After all, behavioral
conditioning is what abusers do. A smack here, a degrading word there, an
explosion of emotion that the partner is responsible for and pays the price by
taking a beating. This can go either
way.
How it is
that different from what reasonable BDSM players do? Using play, scening, punishments,
and, yes, manipulation to create a different emotional response to behavior is
at the core of a lot of what we do. Just because the bottom consents, do not mean
that it isn’t abusive.
Atolla
brought up a very powerful point in her talk.

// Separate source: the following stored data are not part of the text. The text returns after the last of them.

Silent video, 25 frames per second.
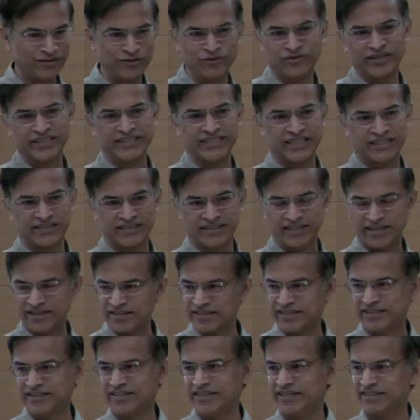US has
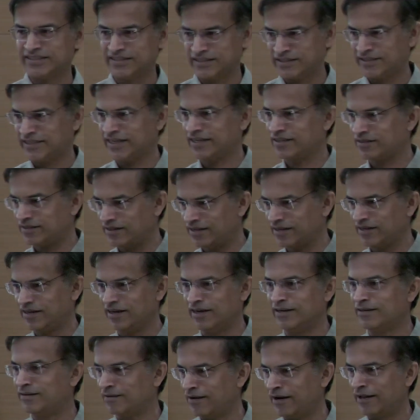done and they just said they're
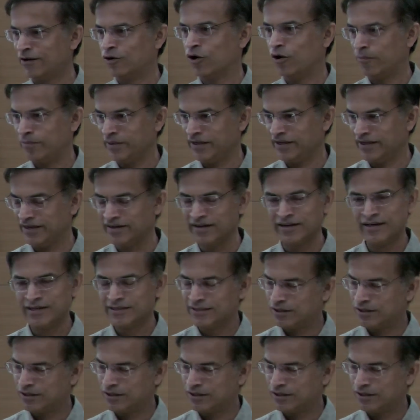literally copying it.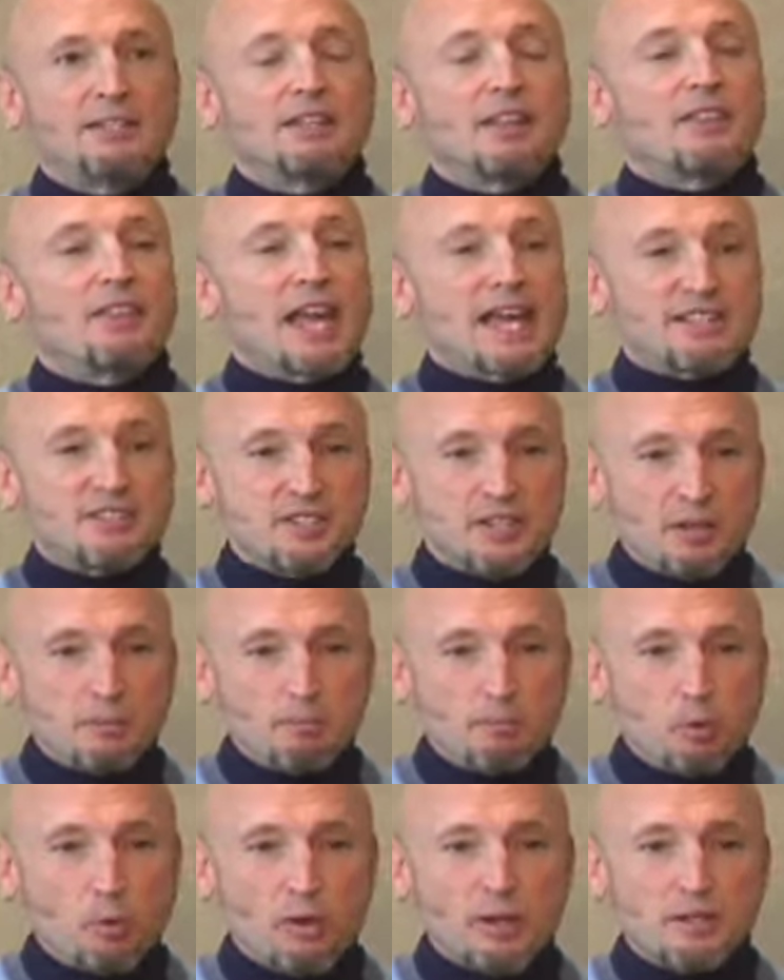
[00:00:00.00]
That's an
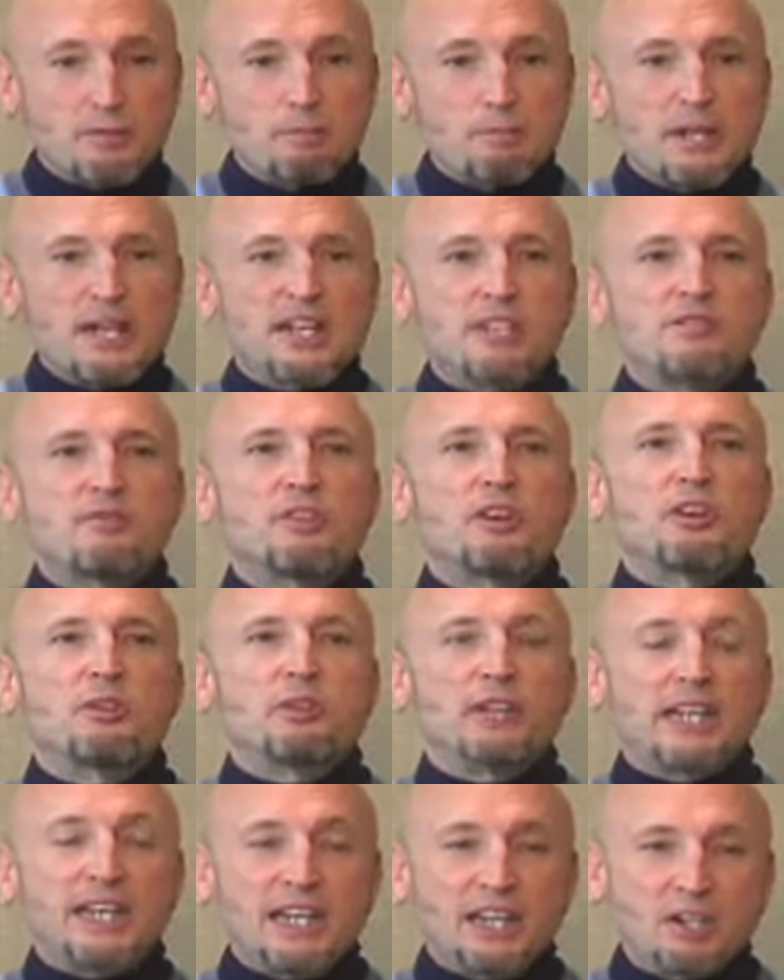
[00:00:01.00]
important piece for you
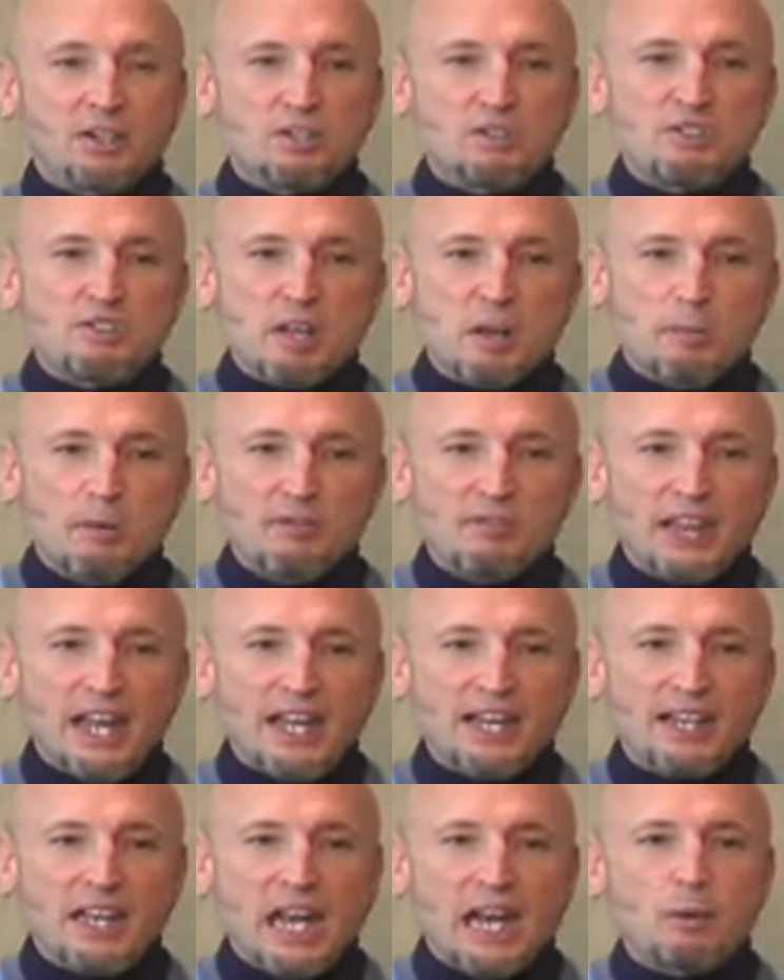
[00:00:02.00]
to hear some of
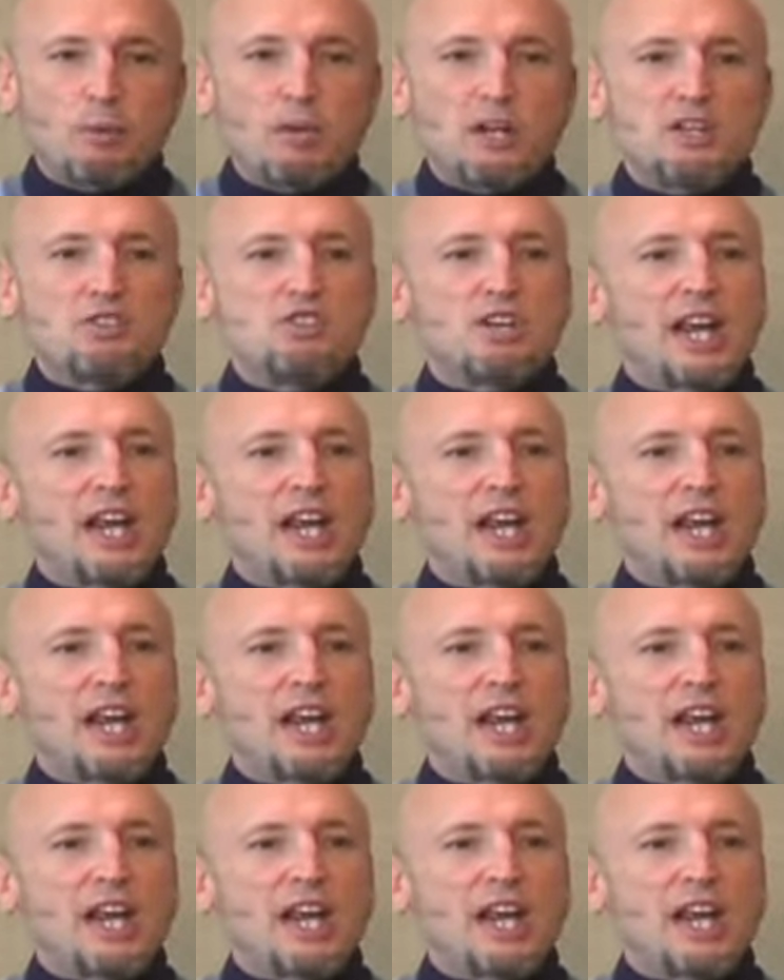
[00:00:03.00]
that language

She said that it was her responsibility to make sure that her bottoms were
capable and able to function well in their other/next relationships (assuming
that they don’t stay together). For her, the line of what separates behavioral conditioning
from abuse came down to: is she destroying the person or creating something
that they as bottoms can build on in the future?
Powerful
point.
When I take
the idea of behavioral training apart- this is what I think makes it healthy,
and separates it from abuse.
1) If the
focus is on changing behavior and NOT controlling emotion. (You can train
someone how to properly serve tea; you can’t train someone to enjoy it.)
2) If the training
is about something that the bottom can legitimately control. (A bottom cannot control
how a Top feels- behavioral training that is centered on how changing the Top
feels is abuse.)
3) If the
training is consensual to the point where the bottom can stop it at any time
and is encouraged to do so. (Training that the bottom cannot stop
that is made to take the bottom down,
push buttons, or force a break is not training. That is using the bottom as an emotional
punching bag.)
4) The
training makes the bottom feels more successful, empowered, and connected to
themselves and their Top. Not just the first time, but every time. (It is easy to
get swept up in the emotions of a new relationship and have that carry the
bottom. It is another thing entirely to do training sessions that have the same
empowering feel six years later.)
Healthy training
means that: Bottoms looks forward to their training, are successful because of
their training, and have a greater sense of self esteem because of their training.
So how does
this fit with an M/s dynamic? Where the feelings of the Master are the drive of
the relationship. Well, good question.
Just because
I am a Master does not mean that I am not accountable for me. How I feel
is still my responsibility. My slave signed up to serve, she did not sign up to
be accountable for things she cannot control. Serving me does NOT mean that I
am always right, it does not mean that
she is responsible for making me feel
good, and it does not mean that
she is to take whatever I dish out just because
she is my slave.
It does mean
that together we love, flourish, and grow in our dynamic. It means that both of
us are better people became of it. It does mean that we enjoy our dynamic because
it isn’t used to stop our growth as people.
The control that I have is over the things that make me happy, and
seeing her flourish and grow makes me happy.